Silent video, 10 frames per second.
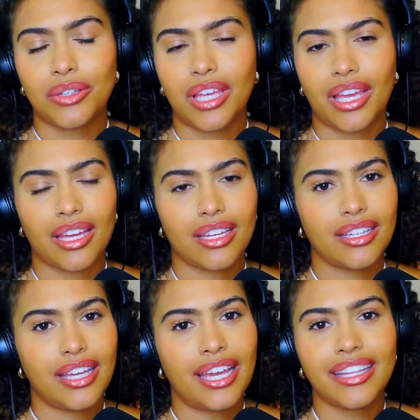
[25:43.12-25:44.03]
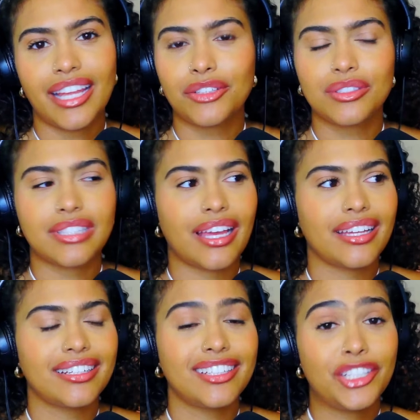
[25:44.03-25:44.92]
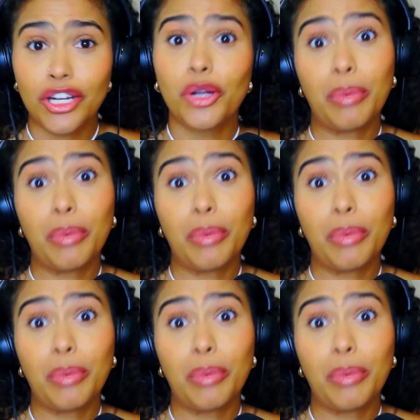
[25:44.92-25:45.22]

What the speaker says: You can't. And like you said, you're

● **INSTRUCTIONS FOR THE TASK**:
Nothing but the pictures may be dropped as you repeat the listing above exactly.

● **RESPONSE BOX**:
Silent video, 10 frames per second.
[25:43.12-25:44.03]
[25:44.03-25:44.92]
[25:44.92-25:45.22]

What the speaker says: You can't. And like you said, you're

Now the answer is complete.